11 de maio de 2011 | 19h13

O tenor Plácido Domingo foi convidado a fazer um concerto no Cristo Redentor, no Rio, no começo do segundo semestre, ao que parece em homenagem à beatificação do papa João Paulo II. Cobrou cachê de US$ 500 mil, mais um jato que o trouxesse – e a uma comitiva de 20 pessoas – ao Rio e o levasse de volta para Europa ou Estados Unidos. Aparentemente, os produtores ficaram horrorizados com as exigências – e desde ontem, na internet, jornalistas e leitores tem denunciado o “absurdo” da conduta do tenor espanhol. Bom, fui conversar aqui com o pessoal do pop no Caderno 2. Ao que parece, o U2 cobrou recentemente US$ 7 milhões por show feito no Brasil – com direito a entourage de mais de cem pessoas.

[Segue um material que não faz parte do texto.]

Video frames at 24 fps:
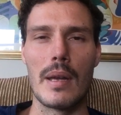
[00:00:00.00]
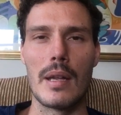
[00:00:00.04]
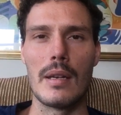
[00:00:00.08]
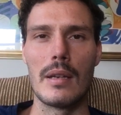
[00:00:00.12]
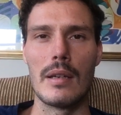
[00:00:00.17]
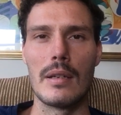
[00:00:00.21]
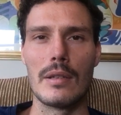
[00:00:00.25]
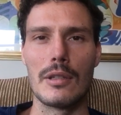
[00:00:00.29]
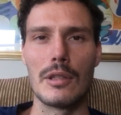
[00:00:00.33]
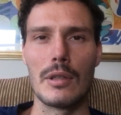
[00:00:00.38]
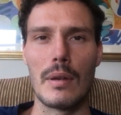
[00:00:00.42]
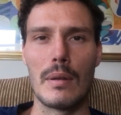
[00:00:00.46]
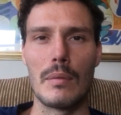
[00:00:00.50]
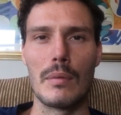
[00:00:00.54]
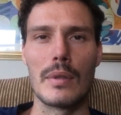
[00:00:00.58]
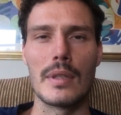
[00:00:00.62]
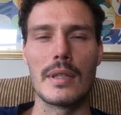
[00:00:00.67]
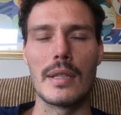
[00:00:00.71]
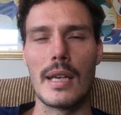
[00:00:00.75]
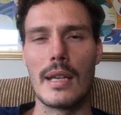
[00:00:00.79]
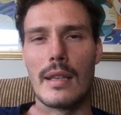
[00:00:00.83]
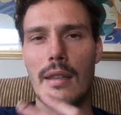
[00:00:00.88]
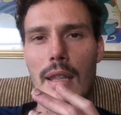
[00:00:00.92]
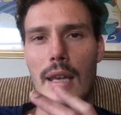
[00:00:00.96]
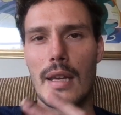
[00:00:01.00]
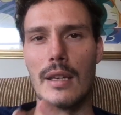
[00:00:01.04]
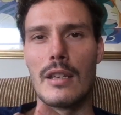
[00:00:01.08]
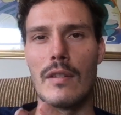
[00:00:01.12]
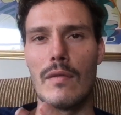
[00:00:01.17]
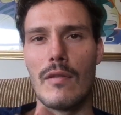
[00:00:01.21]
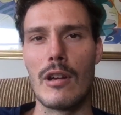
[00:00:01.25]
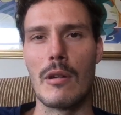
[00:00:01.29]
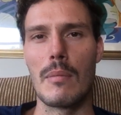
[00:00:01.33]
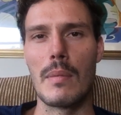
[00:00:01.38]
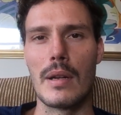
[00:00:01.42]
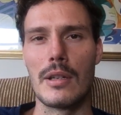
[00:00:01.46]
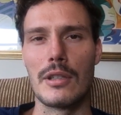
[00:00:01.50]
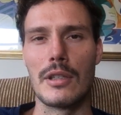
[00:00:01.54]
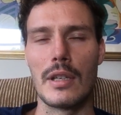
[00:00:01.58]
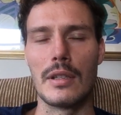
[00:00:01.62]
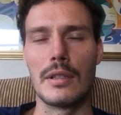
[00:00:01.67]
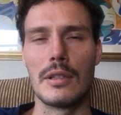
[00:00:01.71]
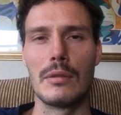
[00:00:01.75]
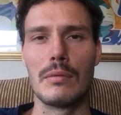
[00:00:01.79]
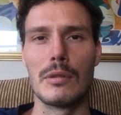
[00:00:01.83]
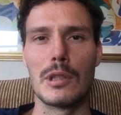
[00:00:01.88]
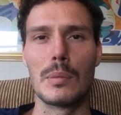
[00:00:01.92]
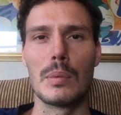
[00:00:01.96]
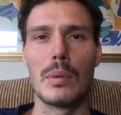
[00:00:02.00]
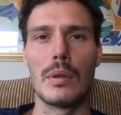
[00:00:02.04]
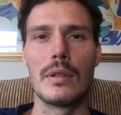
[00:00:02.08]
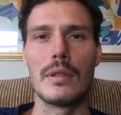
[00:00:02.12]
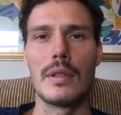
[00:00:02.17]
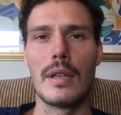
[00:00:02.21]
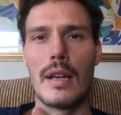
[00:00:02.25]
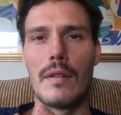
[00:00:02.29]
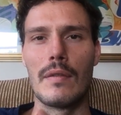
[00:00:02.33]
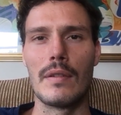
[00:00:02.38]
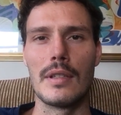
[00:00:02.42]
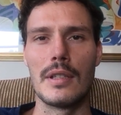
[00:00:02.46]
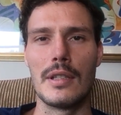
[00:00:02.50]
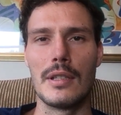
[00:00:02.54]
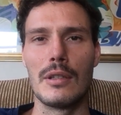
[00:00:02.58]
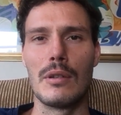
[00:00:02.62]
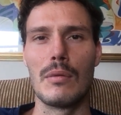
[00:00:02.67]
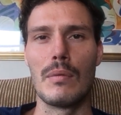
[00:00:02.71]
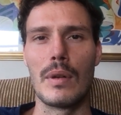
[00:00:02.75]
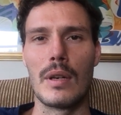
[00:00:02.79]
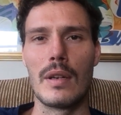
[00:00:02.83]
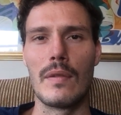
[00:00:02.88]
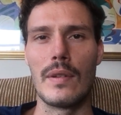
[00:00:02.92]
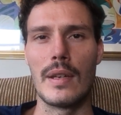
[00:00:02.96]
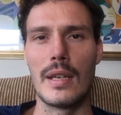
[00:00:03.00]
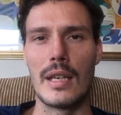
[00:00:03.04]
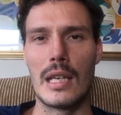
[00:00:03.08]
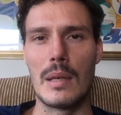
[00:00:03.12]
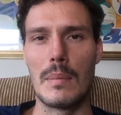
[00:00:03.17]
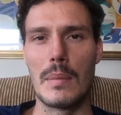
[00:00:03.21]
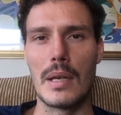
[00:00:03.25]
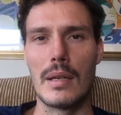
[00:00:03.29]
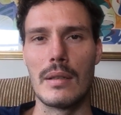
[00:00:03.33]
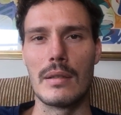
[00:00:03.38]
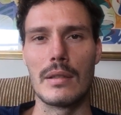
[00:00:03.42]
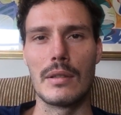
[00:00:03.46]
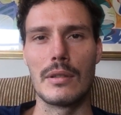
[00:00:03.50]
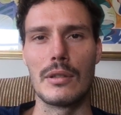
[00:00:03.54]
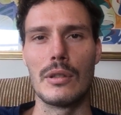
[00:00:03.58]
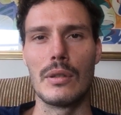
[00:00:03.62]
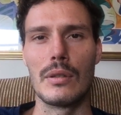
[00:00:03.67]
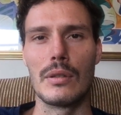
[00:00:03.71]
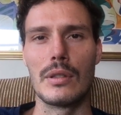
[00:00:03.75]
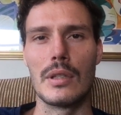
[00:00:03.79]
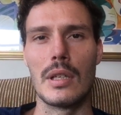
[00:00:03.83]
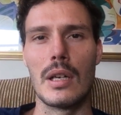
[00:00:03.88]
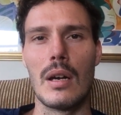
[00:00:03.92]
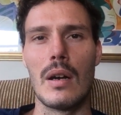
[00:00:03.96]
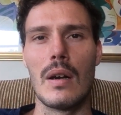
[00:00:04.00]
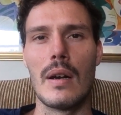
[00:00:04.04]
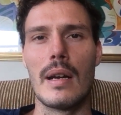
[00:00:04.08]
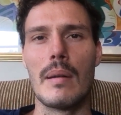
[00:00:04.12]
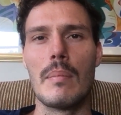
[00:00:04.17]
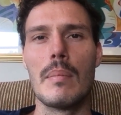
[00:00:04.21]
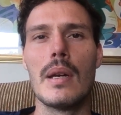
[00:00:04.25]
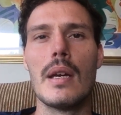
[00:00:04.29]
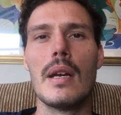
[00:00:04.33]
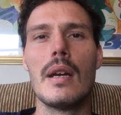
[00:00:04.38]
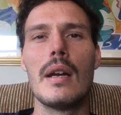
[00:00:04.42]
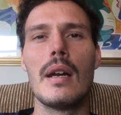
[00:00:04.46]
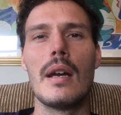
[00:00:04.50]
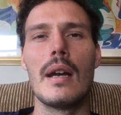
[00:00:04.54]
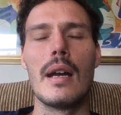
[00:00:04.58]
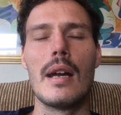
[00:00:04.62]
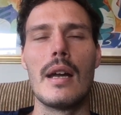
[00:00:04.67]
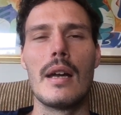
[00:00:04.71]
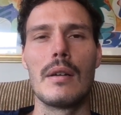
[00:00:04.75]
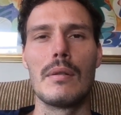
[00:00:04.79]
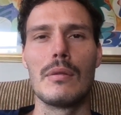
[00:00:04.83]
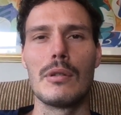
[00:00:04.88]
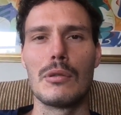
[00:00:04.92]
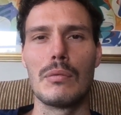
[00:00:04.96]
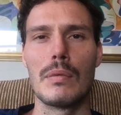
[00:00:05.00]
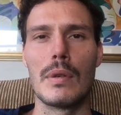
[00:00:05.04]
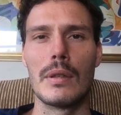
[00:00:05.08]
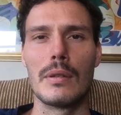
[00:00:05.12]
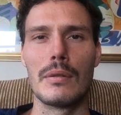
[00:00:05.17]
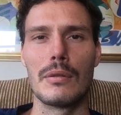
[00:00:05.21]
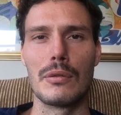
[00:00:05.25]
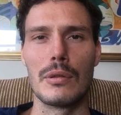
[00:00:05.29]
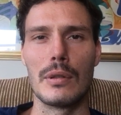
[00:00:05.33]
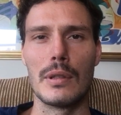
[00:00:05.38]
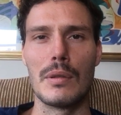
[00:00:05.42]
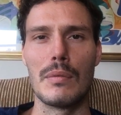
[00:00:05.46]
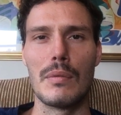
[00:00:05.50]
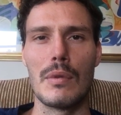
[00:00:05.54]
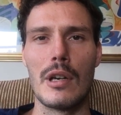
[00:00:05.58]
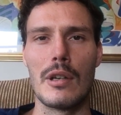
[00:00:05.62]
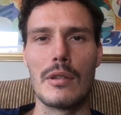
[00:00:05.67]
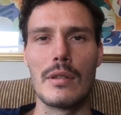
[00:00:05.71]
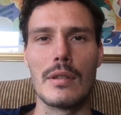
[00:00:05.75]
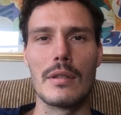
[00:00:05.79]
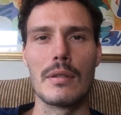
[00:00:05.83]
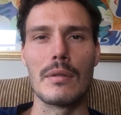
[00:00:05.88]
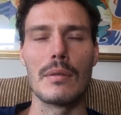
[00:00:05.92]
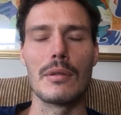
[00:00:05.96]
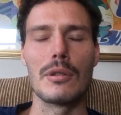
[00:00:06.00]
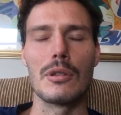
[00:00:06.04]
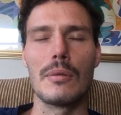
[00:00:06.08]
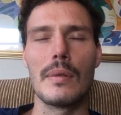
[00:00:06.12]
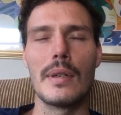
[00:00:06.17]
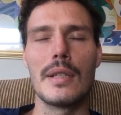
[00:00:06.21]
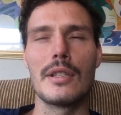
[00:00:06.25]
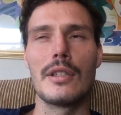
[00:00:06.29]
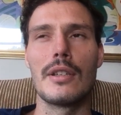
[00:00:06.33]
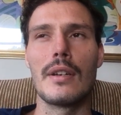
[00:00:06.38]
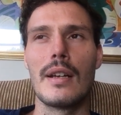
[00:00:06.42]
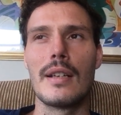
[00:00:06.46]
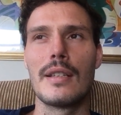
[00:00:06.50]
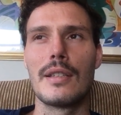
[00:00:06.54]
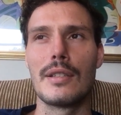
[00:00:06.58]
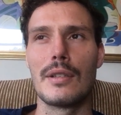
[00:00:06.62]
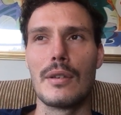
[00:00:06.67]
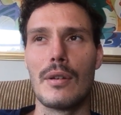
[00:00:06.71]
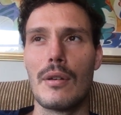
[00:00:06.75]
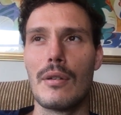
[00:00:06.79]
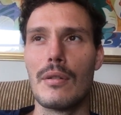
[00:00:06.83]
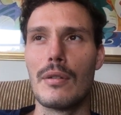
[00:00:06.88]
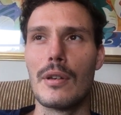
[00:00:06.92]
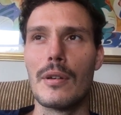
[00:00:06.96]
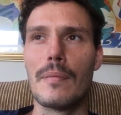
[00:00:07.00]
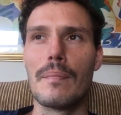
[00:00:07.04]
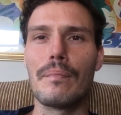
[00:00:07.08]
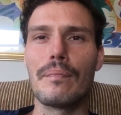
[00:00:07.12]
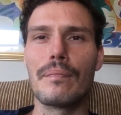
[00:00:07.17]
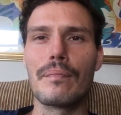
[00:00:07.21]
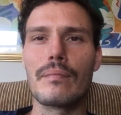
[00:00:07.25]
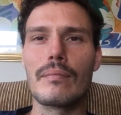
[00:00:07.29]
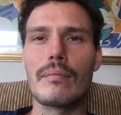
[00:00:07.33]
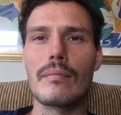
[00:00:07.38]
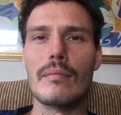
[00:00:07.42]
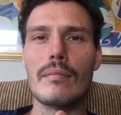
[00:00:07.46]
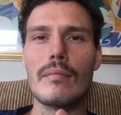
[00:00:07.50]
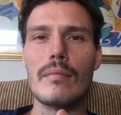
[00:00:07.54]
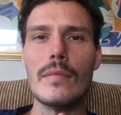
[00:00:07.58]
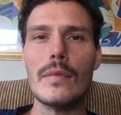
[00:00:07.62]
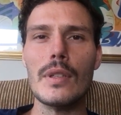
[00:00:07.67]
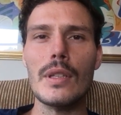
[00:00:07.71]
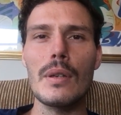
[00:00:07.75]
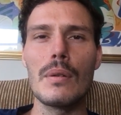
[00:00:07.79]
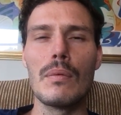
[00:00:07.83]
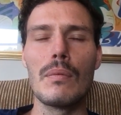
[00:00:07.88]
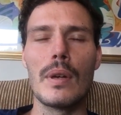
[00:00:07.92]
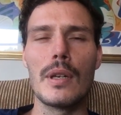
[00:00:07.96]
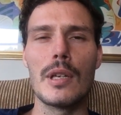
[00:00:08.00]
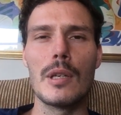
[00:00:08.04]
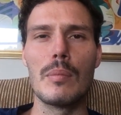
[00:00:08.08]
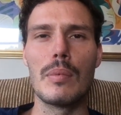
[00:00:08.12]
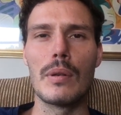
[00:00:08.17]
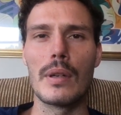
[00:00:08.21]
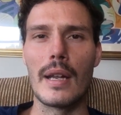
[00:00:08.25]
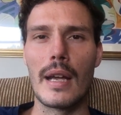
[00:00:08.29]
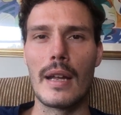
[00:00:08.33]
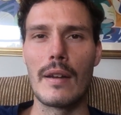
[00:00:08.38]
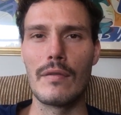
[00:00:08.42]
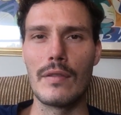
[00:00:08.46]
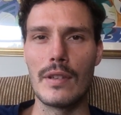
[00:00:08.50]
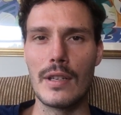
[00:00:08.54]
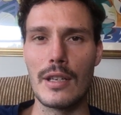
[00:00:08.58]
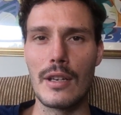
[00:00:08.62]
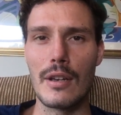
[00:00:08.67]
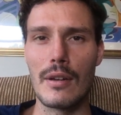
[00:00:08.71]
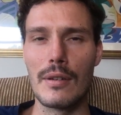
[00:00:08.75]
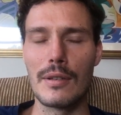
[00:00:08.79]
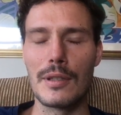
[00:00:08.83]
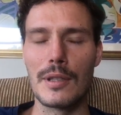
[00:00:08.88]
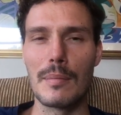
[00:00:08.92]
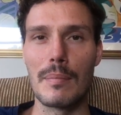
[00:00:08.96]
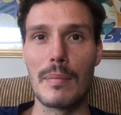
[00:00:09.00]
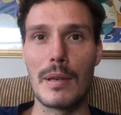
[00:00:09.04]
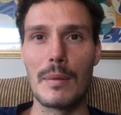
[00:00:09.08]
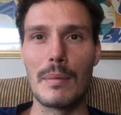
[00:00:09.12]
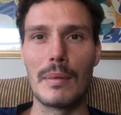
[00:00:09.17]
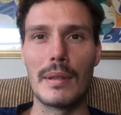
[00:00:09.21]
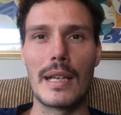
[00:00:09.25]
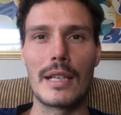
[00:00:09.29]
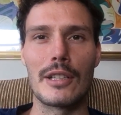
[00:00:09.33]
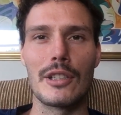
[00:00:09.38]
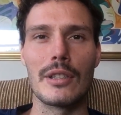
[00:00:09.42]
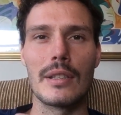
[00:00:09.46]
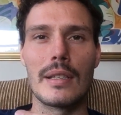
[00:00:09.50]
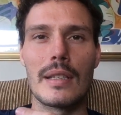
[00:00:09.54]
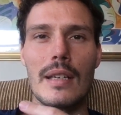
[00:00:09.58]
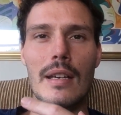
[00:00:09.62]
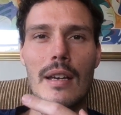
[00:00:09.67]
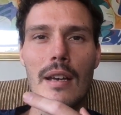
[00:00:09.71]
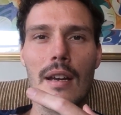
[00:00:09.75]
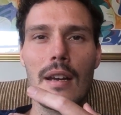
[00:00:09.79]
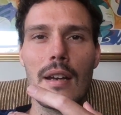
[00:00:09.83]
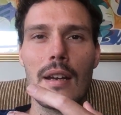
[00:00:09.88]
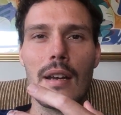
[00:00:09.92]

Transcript: better. So I want to say thank you very much. I did respond to every single one of your emails. It took time, and it was well and truly worth it. So it's always nice to know that when you put out videos, that people actually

E duvido que estrelas como Paul McCartney, que aliás está chegando ao País, cobrem quantias muito menores. Daí, me pergunto: o que há de tão indecente no cachê pedido por Plácido Domingo? Ok, a fama dele não é tão grande quanto a dos colegas do pop, mas ainda assim não estamos falando de um artistas qualquer. De qualquer forma, a coisa não poderia ser mais simples? Ué, o cara cobra o valor dele; se quiserem, paguem; se não quiserem, não paguem. Agora, alguém me explica porque Domingo pedir US$ 500 mil por um concerto é “imoral”, como andam sugerindo por aí?